* _WHAT NEEDS TO BE DONE_
Below are the entries; give again exactly the lines from the one mentioning "[00:34:34.67]" through the one mentioning "[00:34:35.77]", inclusive.

(Collected data entries)
--------------------
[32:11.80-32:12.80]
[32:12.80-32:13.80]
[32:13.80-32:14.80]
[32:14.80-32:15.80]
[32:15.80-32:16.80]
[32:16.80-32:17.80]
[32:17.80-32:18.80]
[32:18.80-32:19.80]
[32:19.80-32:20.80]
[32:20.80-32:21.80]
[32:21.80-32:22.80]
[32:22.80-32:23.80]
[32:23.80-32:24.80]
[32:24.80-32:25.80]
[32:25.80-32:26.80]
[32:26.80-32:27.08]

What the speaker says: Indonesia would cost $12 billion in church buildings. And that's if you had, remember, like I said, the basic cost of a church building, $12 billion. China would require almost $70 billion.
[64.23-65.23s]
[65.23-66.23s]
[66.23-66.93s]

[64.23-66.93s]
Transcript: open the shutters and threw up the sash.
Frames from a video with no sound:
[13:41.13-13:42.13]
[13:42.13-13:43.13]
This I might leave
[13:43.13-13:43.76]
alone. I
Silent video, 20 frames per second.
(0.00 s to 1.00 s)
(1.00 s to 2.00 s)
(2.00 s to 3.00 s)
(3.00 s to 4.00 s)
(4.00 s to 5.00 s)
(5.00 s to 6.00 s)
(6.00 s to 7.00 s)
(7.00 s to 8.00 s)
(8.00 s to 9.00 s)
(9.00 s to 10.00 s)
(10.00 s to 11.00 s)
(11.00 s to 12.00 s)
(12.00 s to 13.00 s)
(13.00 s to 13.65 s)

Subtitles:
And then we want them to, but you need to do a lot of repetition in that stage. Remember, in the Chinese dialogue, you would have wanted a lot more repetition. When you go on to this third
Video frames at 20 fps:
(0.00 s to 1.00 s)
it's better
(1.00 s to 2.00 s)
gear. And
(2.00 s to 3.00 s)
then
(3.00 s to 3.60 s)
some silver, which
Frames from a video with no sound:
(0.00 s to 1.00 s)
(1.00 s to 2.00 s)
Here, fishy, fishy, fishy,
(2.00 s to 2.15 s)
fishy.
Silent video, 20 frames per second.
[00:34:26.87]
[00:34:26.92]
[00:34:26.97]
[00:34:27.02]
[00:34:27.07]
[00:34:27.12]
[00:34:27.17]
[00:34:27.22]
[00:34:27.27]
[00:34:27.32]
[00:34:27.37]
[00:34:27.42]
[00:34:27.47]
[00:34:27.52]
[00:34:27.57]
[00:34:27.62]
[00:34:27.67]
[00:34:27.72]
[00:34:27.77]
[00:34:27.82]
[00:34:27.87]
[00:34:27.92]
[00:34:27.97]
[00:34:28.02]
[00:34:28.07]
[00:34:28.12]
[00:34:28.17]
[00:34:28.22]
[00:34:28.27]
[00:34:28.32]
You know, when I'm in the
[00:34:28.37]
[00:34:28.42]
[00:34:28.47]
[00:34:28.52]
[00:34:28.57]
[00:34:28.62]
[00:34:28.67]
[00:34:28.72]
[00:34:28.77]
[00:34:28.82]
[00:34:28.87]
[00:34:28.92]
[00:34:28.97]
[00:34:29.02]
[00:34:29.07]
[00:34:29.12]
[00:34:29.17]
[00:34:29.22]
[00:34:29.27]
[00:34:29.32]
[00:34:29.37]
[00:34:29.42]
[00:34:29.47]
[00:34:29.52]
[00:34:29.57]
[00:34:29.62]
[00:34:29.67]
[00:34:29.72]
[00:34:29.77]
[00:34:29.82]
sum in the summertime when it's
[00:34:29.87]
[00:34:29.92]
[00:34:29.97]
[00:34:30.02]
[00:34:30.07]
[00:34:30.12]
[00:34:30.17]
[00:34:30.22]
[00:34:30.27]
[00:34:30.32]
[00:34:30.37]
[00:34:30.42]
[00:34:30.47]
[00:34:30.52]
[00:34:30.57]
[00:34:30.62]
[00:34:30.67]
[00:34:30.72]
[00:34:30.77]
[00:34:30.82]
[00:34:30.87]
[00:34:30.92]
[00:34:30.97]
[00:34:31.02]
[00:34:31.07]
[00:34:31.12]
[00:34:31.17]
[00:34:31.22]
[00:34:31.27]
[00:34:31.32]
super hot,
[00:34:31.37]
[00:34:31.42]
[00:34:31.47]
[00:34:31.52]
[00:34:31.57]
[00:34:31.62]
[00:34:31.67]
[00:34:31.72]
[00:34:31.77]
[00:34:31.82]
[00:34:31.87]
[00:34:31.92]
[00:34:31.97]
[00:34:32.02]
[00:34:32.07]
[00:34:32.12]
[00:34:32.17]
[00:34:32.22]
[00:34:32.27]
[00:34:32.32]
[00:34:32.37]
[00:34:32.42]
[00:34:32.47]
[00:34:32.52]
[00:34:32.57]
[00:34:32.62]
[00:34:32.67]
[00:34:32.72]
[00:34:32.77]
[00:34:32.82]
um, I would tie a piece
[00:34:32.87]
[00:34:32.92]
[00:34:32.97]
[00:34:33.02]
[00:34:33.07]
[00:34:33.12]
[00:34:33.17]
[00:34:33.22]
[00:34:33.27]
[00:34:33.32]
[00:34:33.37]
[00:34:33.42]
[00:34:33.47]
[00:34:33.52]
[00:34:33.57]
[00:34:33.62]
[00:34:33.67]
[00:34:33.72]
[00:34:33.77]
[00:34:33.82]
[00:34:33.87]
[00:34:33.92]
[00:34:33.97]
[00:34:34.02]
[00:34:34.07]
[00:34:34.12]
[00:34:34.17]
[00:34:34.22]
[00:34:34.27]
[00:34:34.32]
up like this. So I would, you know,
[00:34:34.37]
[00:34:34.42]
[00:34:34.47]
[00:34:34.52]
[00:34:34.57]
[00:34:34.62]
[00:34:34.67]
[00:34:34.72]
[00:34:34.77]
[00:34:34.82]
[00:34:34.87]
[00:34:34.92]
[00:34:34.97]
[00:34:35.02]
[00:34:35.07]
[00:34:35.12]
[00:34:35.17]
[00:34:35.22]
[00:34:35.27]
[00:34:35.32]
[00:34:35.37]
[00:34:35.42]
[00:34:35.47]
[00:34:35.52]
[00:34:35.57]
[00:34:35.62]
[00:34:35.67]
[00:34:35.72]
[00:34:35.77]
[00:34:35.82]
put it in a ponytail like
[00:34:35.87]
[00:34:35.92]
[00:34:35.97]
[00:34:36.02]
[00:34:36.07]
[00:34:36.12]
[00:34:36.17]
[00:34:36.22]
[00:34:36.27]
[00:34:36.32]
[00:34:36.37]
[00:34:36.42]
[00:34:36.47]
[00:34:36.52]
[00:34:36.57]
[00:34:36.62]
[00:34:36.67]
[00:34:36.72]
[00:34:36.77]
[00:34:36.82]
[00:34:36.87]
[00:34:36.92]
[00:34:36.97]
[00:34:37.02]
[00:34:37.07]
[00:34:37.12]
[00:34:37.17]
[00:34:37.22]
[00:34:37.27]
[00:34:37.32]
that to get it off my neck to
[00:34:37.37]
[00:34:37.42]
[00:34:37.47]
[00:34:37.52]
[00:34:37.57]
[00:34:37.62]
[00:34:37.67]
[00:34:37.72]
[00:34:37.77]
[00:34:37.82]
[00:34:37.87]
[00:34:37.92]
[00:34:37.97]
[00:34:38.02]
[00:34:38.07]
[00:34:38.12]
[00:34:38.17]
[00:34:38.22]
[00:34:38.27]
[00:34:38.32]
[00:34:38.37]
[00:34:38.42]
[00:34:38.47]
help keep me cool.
--------------------
* _PROBLEM SOLUTION_
[00:34:34.67]
[00:34:34.72]
[00:34:34.77]
[00:34:34.82]
[00:34:34.87]
[00:34:34.92]
[00:34:34.97]
[00:34:35.02]
[00:34:35.07]
[00:34:35.12]
[00:34:35.17]
[00:34:35.22]
[00:34:35.27]
[00:34:35.32]
[00:34:35.37]
[00:34:35.42]
[00:34:35.47]
[00:34:35.52]
[00:34:35.57]
[00:34:35.62]
[00:34:35.67]
[00:34:35.72]
[00:34:35.77]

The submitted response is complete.